Since taking the design world by storm with her stunningly pretty Kips Bay Designer Show House room in 2014, designer Young Huh has made her mark in decorating. In spite of her girl about town profile, I find her refreshingly traditional in many of our mutual interests such as decorating and entertaining.
She continues the tradition of “ family only” Sunday dinners with her family. That dining ritual is now so old school it could be considered avant garde. Today, it is so much more common (in all respects) for many families to be glued to their devices rather than talking to each other during meals. I strongly, suspect devices never appear at Young’s table.
I was very happy when Young agreed to be apart of this column and share her families Sunday dinner table setting and her thoughts on entertaining. I think you will be too. Enjoy!
Designer Young Huh
Tell me about the occasion and meal you made.
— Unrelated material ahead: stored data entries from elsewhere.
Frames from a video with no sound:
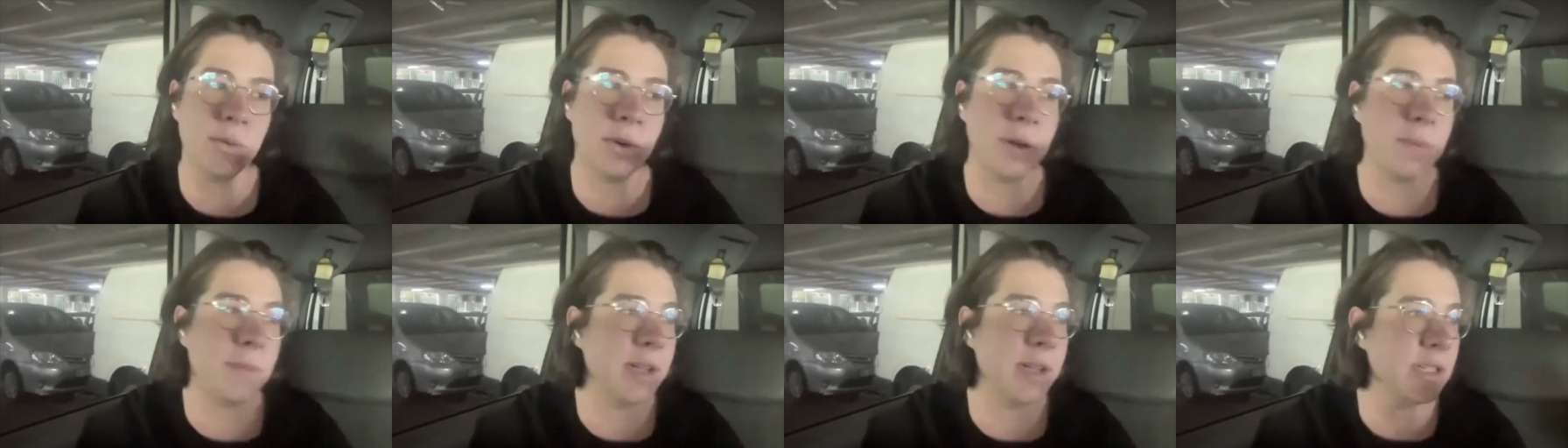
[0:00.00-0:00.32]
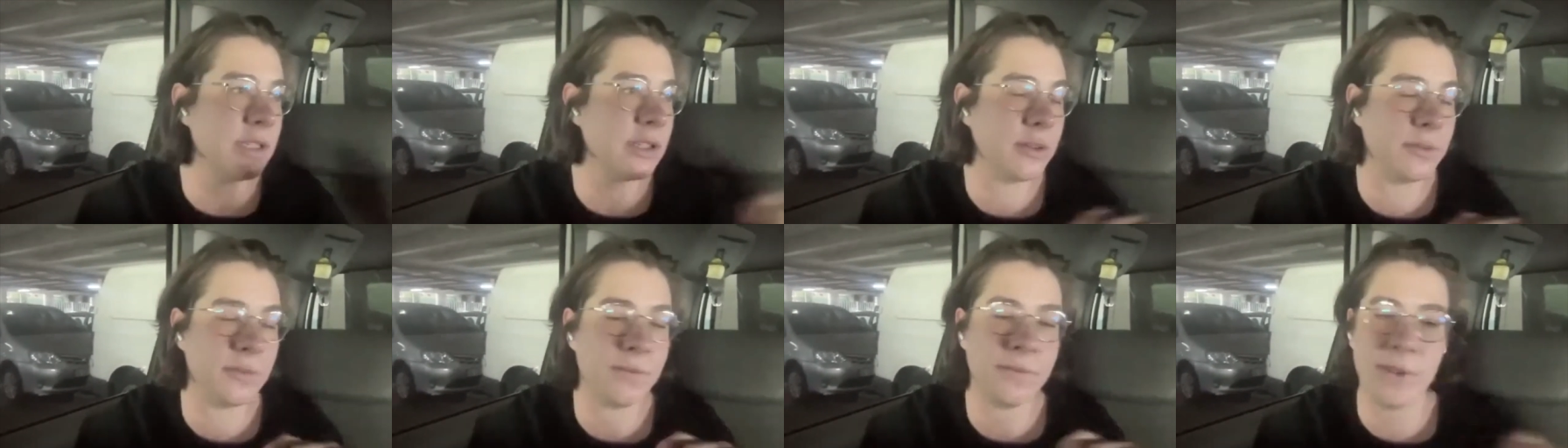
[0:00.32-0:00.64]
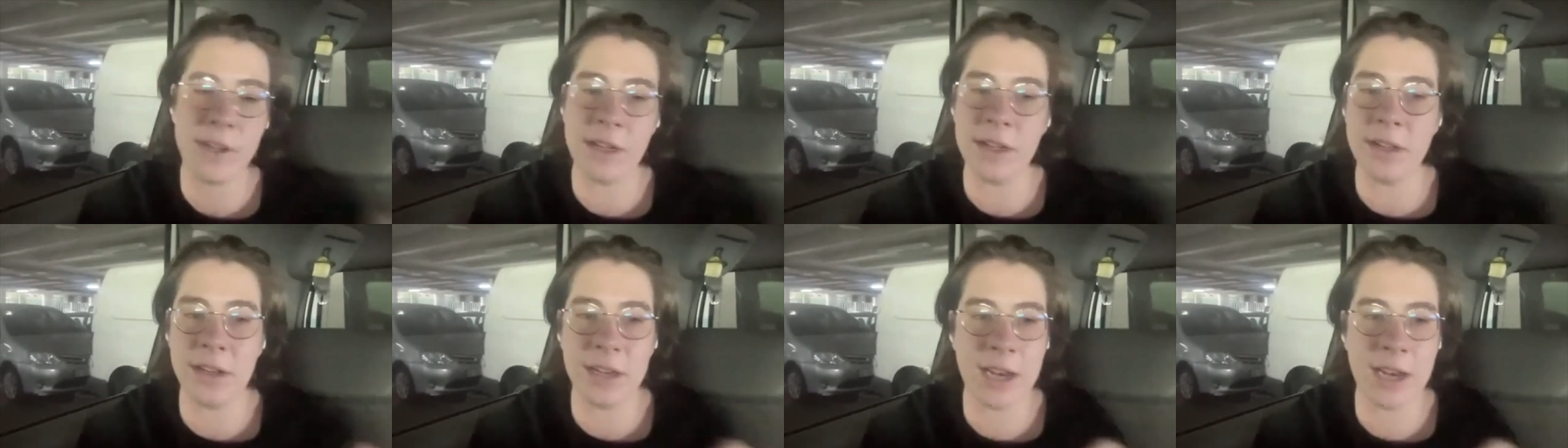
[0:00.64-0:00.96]
women to
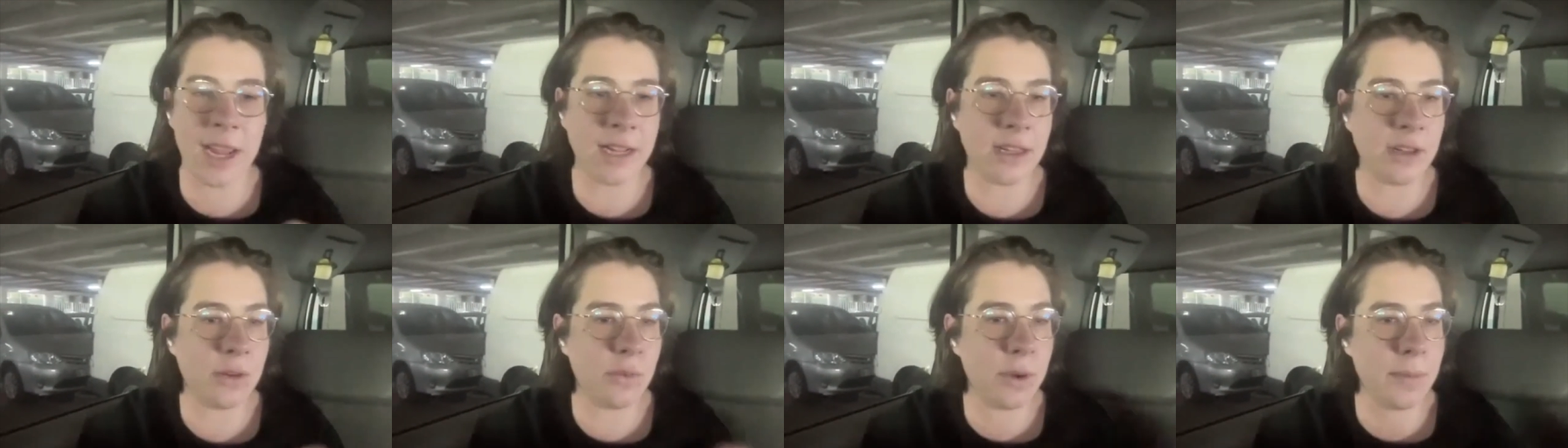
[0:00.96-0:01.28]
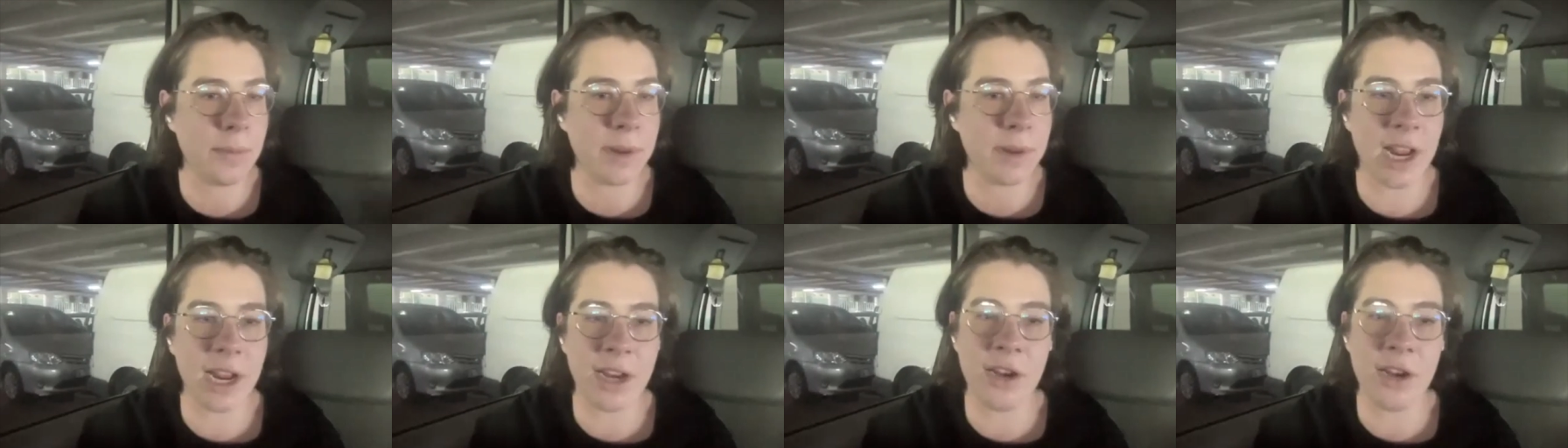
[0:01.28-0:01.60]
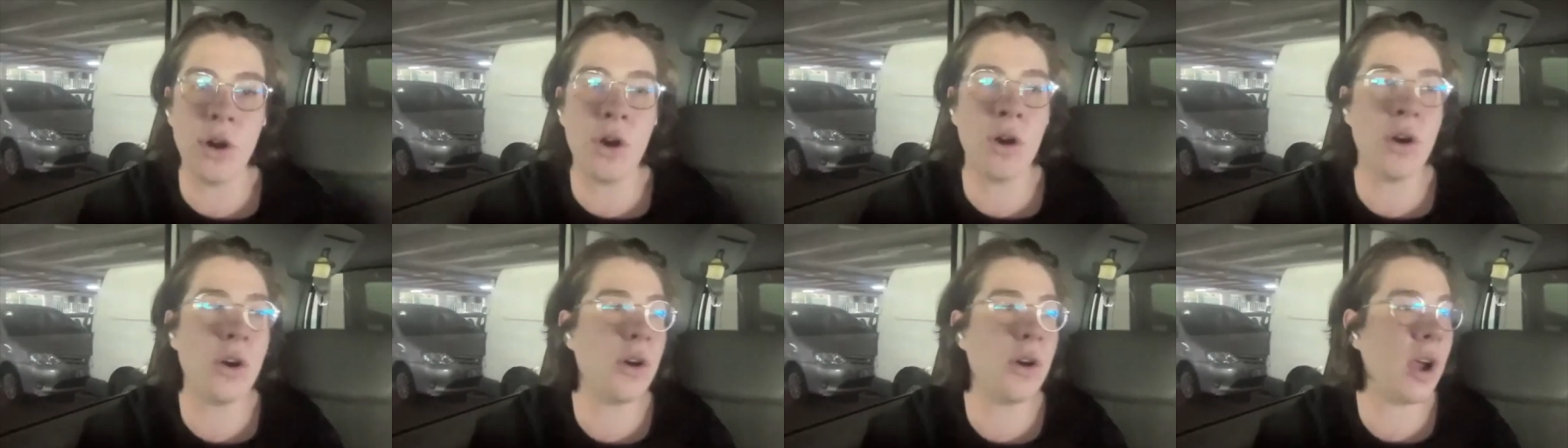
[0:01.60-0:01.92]
feel like the women I
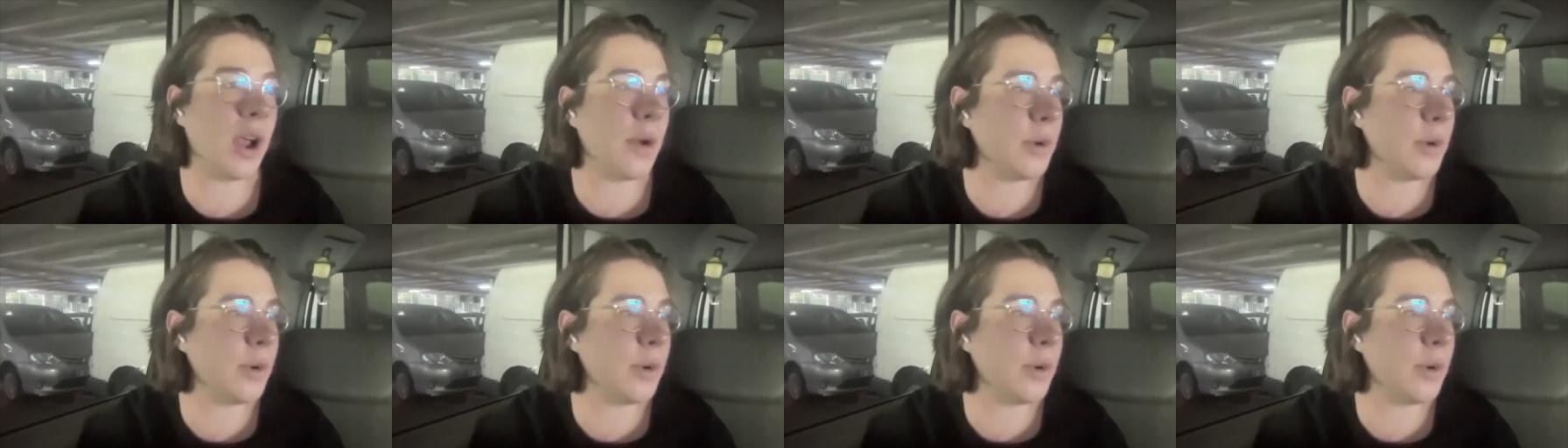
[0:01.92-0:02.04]
know.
Every Sunday, my family has Sunday dinner. Like so many American families, we find it difficult to have dinner together during the week, so we made a commitment to have dinner together each Sunday. I have found its such a great way to teach the children how to set a table, cook and to celebrate and cherish a meal together. We play music, light candles and really try to make it fun and a bit indulgent. For this Sunday's meal we made Julia Child's Boeuf Bourguignon and served it with bread and some blanched asparagus on the side. We usually have dessert only on Sundays. This Sunday, we bought a coconut cake from our favorite bakery Lulu cake boutique because there wa no time for baking!
Young's elegant dining room.
What influences your menu choices when you entertain?
I always try to keep menus simple and seasonal. Fancy, complicated meals are for restaurant visits. The best advice I received from a restaurateur is to hand guests a cocktail as soon as they arrive, but if any of your guests are talented cooks, pass out vodka shots. Just about anything tastes good after that. Even for our Sunday dinners, my husband and I will have a glass of wine while we are preparing dinner. I'll have simple bites such as crisps, crudité and dip and nuts to go with the cocktails so people don’t get too tipsy (except where the vodka shot strategy must be employed). For the meal, I'll serve sliced aged ribeye, grilled vegetables and roasted potatoes. Alternatively, I might have poached salmon or a roast leg of lamb with two to three vegetables dishes. For dessert, I make the Pioneer Woman's chocolate cake, chocolate chip cookies and ice cream, or a fruit crisp. Whether we have guests or just ourselves, I keep the menu comforting, homey, and easy.
Its about the mix. Minton china meets Ikea placemat.
Who or what has most inspired your entertaining style?
I have been most inspired by all of the editorial stories I had read in glossy magazines and books- including yours Michael! One of the most lovely meals I've ever had was a lunch at Bunny William's house. We had poached salmon in her conservatory along with several side dishes composed of vegetables from her garden. It was casual and simple but incredibly beautiful and delicious. I would say that would be my goal for entertaining at my home: To offer guests a little magical interlude that is also comforting and comfortable.
Has anyone been a strong influence in teaching you the l'art de recevoir? If yes, how so?
My parents entertained a lot when I was growing up and hosted a wide variety of people. They had everything from raucous Korean church socials to more formal seated charity dinners. I think this experience taught me how to move through many cultures and to be open to a variety of styles. One evening may bring an ambassador with a fancy catered dinner, the next, a church sponsored immigrant family with no home who were overjoyed to be served a rice and soup buffet. From my parents, I learned to be sensitive to our guests needs and to be warm and open. That is really what hospitality is all about.
Do you have a favorite china or tabletop item that you collect?
I would say my collector crazies kick in with decorative pieces more than place settings. In general I like to serve food on white plates so I don't have to worry about what foods look good on which plates. But occasionally I'll break out green rimmed Minton dishes, Wedgewood Ruby Ulander, blue and white Royal Copenhagen. I like to collect white porcelain - everything from Astier de Villatte, Frances Palmer to modern Nymphenburg vases. I am also fascinated by 19th century imitation exportware. For instance, I bought some English ironstone china that is painted to look like Japanese porcelain for people who couldn't afford the real thing. The artwork looks like an English garden in Meiji colors. I love beautiful culture clashes.